● **The input**:
**********

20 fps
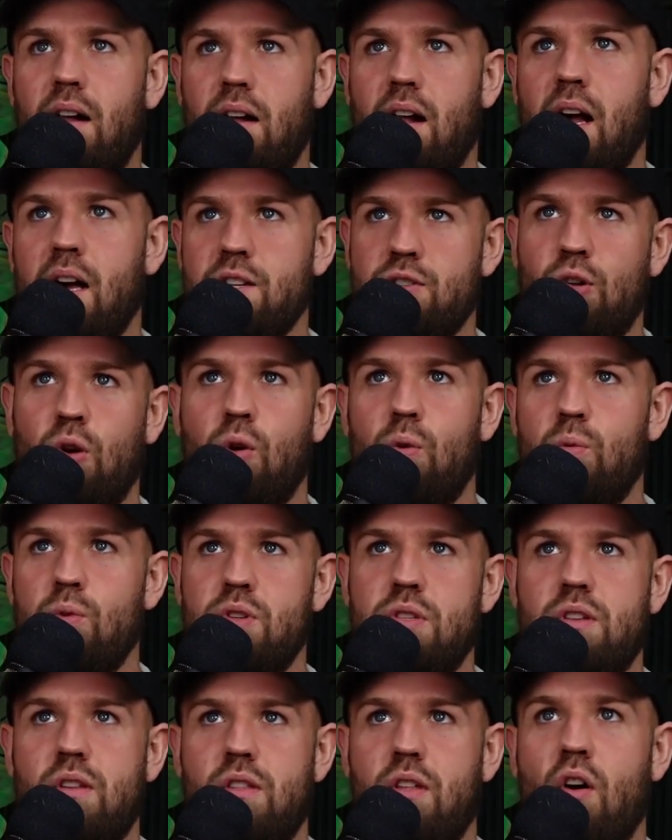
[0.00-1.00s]
has
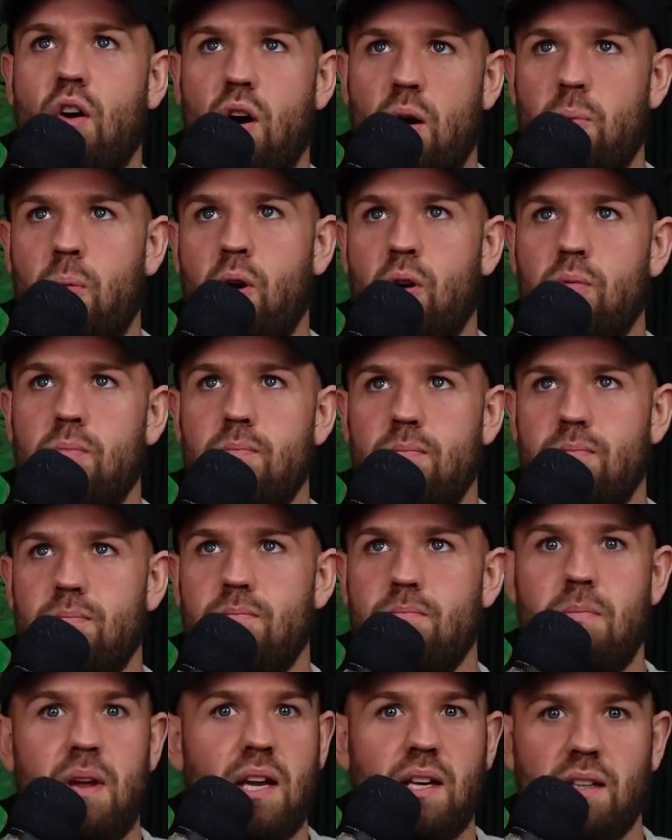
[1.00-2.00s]
always thought about
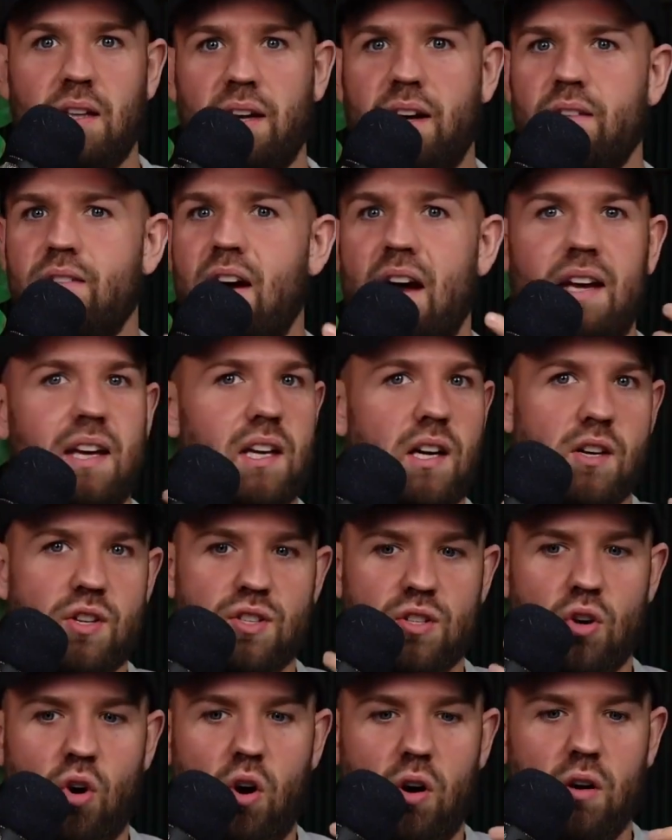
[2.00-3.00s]
make like if I hear a
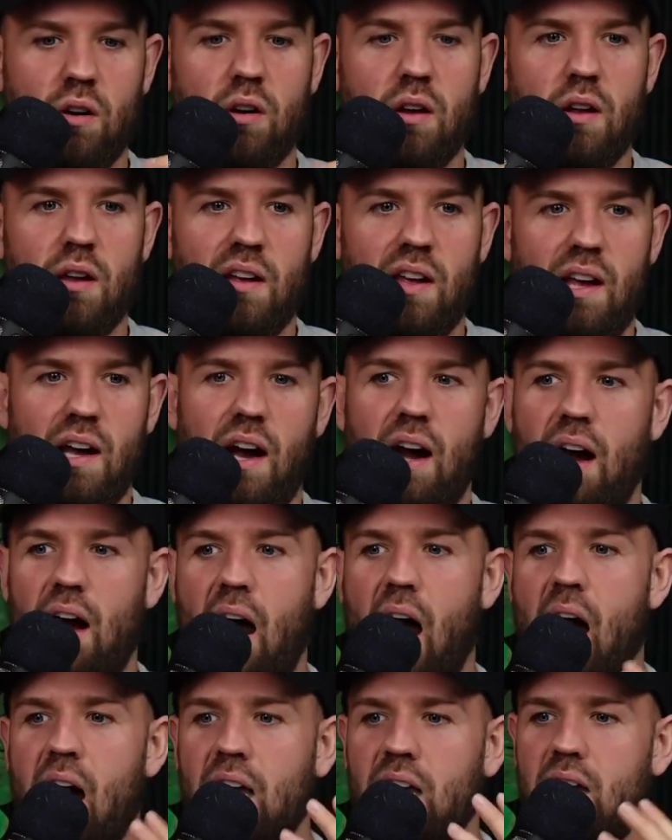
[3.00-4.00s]
song,
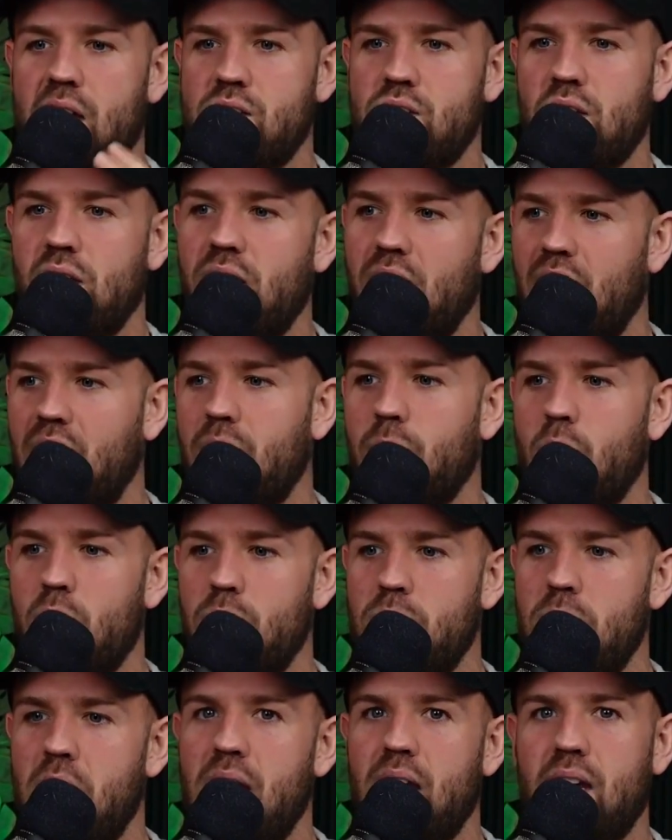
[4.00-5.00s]
I literally think about
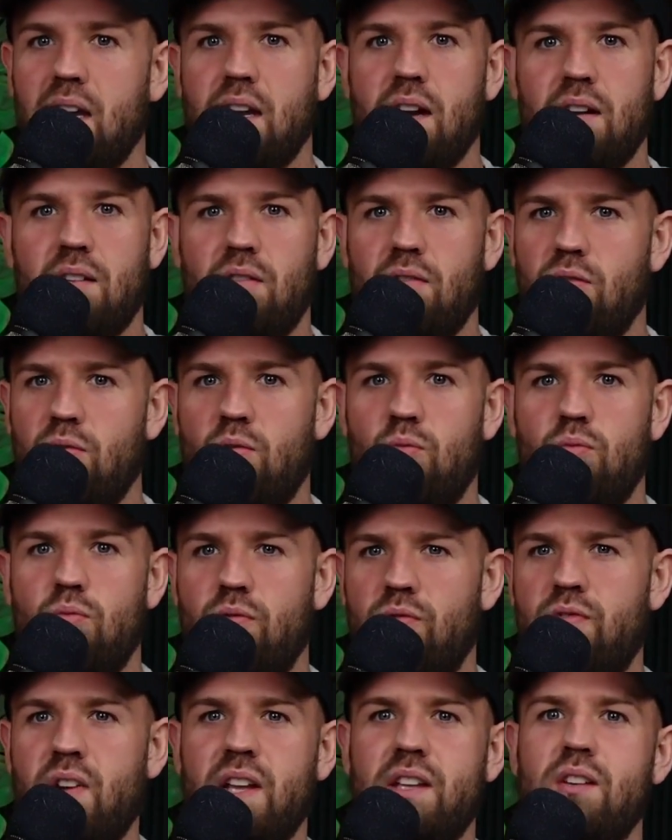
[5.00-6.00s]
making
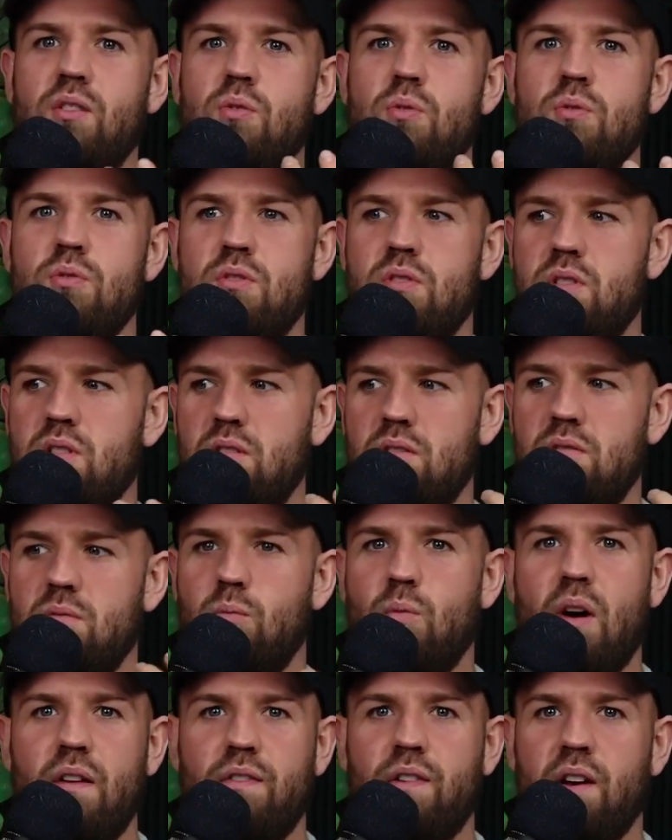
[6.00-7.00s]
videos
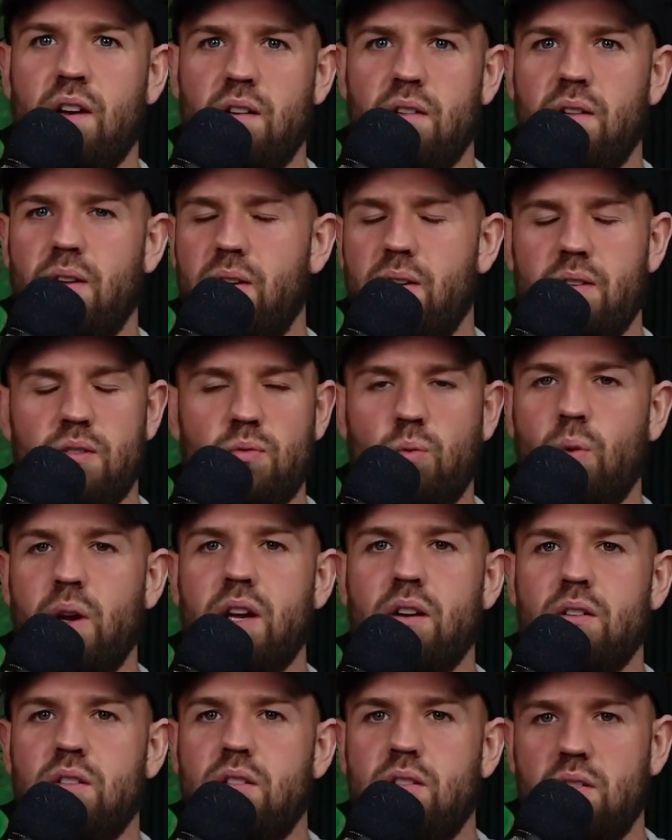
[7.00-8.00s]
with it. It's
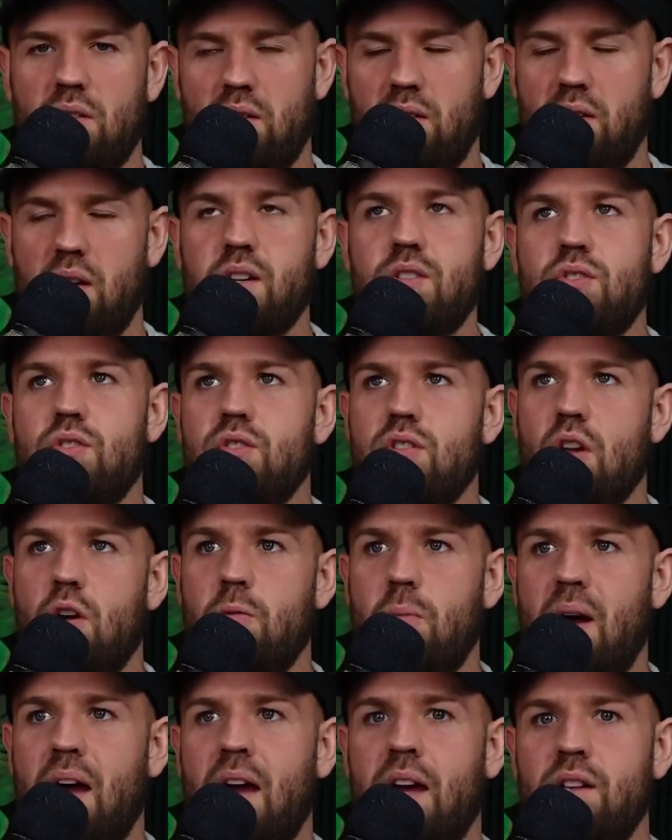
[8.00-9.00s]
weird. That's just how
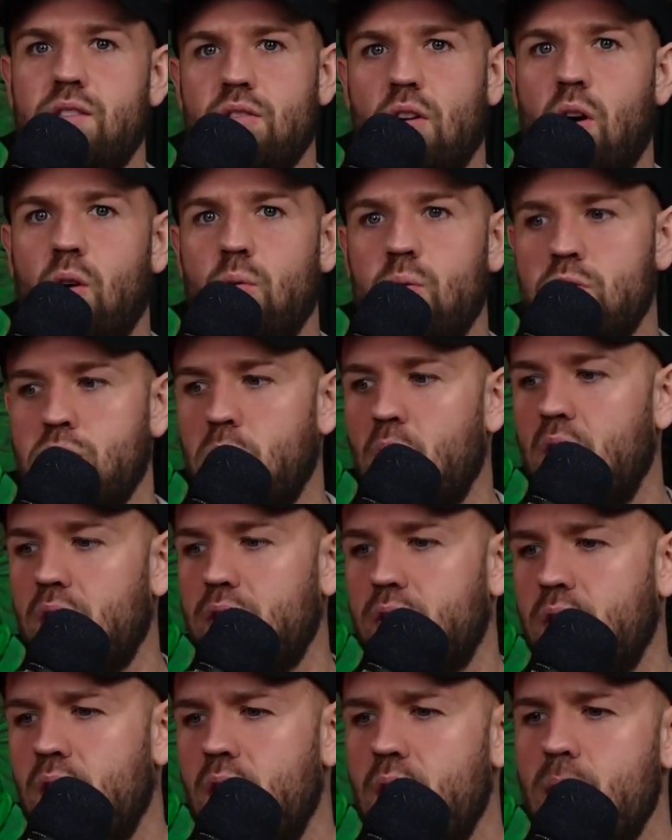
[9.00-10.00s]
my head's always
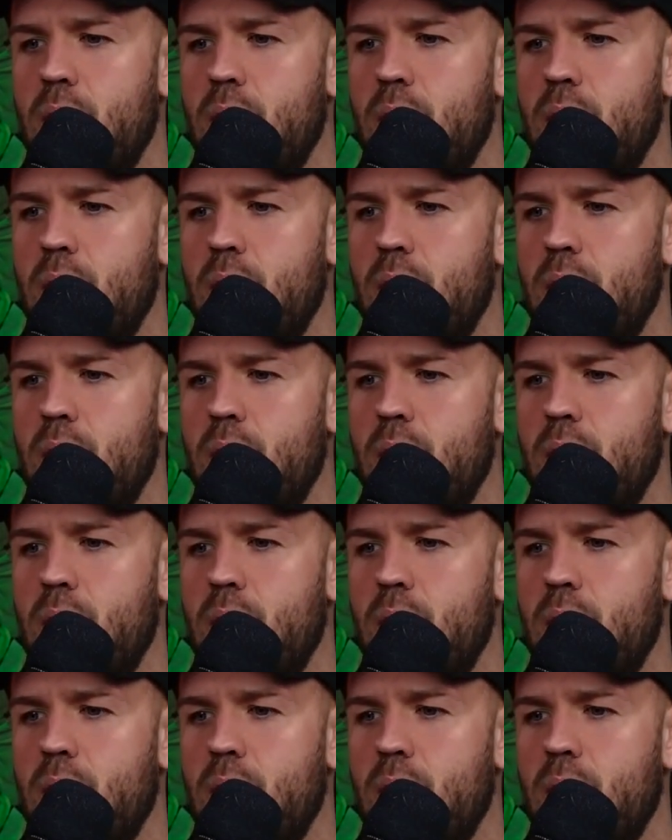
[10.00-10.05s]
worked.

**********

● **Aim of the task**:
Print the entire listing precisely as written, omitting the images it holds.

● **Exercise output**:
20 fps
[0.00-1.00s]
has
[1.00-2.00s]
always thought about
[2.00-3.00s]
make like if I hear a
[3.00-4.00s]
song,
[4.00-5.00s]
I literally think about
[5.00-6.00s]
making
[6.00-7.00s]
videos
[7.00-8.00s]
with it. It's
[8.00-9.00s]
weird. That's just how
[9.00-10.00s]
my head's always
[10.00-10.05s]
worked.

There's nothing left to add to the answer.